Drefans Hand schob sich hinauf zu ihrer Brust. Die Hände neben ihrem Körper zu Fäusten geballt, zwang sie sich, reglos liegenzubleiben. Sie mußte ihn gewähren lassen. Sie versuchte sich abzulenken. Im stillen sagte sie mechanisch Sprachlektionen aus ihrer Jugend auf und versuchte, seine Hand zu ignorieren. Es ging nicht.

Er war zärtlich, aber das bot ihr keinen Trost. Schon seine Berührung kam einer Schändung gleich. Wie zärtlich er dabei vorging, änderte nichts, machte es nicht zu einem Recht. Daß er jetzt ihr Gemahl war, bedeutete für sie keinen Unterschied. In ihrem Herzen wußte sie, es war falsch, und das machte es zu einer Schändung.

Innerlich schrie sie sich an. Sie benahm sich mehr als kindisch.
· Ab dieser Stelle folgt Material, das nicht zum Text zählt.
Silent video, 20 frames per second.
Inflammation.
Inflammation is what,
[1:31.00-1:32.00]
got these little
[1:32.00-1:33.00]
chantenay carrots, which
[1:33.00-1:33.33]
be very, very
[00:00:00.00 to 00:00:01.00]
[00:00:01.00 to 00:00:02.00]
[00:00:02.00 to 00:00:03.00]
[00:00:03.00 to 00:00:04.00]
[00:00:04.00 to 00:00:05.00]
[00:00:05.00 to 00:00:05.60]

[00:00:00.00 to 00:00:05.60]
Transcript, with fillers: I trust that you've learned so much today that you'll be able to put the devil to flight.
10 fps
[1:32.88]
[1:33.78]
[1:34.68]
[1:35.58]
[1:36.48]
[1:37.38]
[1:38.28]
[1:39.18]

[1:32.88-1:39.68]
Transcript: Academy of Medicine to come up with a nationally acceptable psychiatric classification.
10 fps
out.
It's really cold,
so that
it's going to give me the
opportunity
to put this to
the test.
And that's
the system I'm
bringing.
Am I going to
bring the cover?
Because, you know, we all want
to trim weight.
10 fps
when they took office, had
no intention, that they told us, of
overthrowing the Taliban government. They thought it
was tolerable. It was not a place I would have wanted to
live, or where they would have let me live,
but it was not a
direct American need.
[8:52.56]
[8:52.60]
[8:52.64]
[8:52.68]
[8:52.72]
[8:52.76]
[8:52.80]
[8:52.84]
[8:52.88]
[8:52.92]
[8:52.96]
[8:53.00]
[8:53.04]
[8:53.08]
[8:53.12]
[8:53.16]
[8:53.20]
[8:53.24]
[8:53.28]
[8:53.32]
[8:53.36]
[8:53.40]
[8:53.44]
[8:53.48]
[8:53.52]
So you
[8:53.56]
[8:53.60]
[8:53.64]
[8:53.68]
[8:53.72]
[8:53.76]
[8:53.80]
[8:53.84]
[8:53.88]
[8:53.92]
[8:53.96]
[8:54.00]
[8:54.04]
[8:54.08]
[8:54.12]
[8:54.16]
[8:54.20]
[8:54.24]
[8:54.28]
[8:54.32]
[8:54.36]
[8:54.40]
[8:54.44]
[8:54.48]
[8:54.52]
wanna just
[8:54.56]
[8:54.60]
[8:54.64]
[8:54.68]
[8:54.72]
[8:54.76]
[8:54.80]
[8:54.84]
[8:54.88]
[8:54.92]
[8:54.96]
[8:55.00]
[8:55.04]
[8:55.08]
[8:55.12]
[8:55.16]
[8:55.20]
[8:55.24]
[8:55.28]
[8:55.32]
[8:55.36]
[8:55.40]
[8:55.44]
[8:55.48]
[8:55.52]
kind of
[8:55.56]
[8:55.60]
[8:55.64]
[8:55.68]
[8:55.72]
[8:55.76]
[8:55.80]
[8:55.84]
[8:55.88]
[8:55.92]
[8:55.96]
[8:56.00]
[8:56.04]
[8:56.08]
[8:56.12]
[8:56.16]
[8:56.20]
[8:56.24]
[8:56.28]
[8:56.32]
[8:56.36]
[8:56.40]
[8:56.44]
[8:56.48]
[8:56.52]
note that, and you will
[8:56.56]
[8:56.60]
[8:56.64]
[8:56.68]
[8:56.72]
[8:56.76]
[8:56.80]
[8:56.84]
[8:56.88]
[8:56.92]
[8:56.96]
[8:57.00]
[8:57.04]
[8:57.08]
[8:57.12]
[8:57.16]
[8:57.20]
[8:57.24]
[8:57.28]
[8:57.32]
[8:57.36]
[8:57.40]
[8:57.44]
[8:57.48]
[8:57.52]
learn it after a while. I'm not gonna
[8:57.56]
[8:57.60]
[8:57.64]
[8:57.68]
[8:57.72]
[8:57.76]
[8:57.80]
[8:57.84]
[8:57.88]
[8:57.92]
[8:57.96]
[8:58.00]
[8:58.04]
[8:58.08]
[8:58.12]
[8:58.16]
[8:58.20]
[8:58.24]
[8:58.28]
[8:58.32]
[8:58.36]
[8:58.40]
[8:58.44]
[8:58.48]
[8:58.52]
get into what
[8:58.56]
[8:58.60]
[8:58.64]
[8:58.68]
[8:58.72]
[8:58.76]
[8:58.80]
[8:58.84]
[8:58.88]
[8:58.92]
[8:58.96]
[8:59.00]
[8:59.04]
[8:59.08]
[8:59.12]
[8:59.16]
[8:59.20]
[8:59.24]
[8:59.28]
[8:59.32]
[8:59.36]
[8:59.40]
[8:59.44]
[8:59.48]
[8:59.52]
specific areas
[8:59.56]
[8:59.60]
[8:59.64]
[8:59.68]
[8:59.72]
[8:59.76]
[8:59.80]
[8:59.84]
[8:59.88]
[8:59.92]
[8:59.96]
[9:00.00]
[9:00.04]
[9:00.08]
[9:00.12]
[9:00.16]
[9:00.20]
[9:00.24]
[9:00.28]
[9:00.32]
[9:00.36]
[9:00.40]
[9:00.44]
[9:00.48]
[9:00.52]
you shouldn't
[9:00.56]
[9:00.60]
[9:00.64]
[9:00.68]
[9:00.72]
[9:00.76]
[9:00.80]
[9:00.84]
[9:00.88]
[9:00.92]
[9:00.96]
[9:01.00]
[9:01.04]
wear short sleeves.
Sie war die Mutter Konfessor und hatte schon viel schlimmeren Situationen gegenübergestanden, viel schlimmeren als dieser, viel schlimmeren als der, daß ein Mann, für den sie nichts empfand, ihr so nahe war, so intim mit ihr wurde.

Aber sie war nicht mehr die Mutter Konfessor. Der Tempel der Winde, die Seelen, hatten ihr auch das genommen.

Kahlan schnappte japsend nach Luft und hielt den Atem an, als Drefans Hand ihren Bauch erkundete und schließlich zwischen ihren Beinen innehielt. Sie mußte daran denken, wie Drefan dasselbe mit Cara gemacht hatte. Jetzt war sie an der Reihe.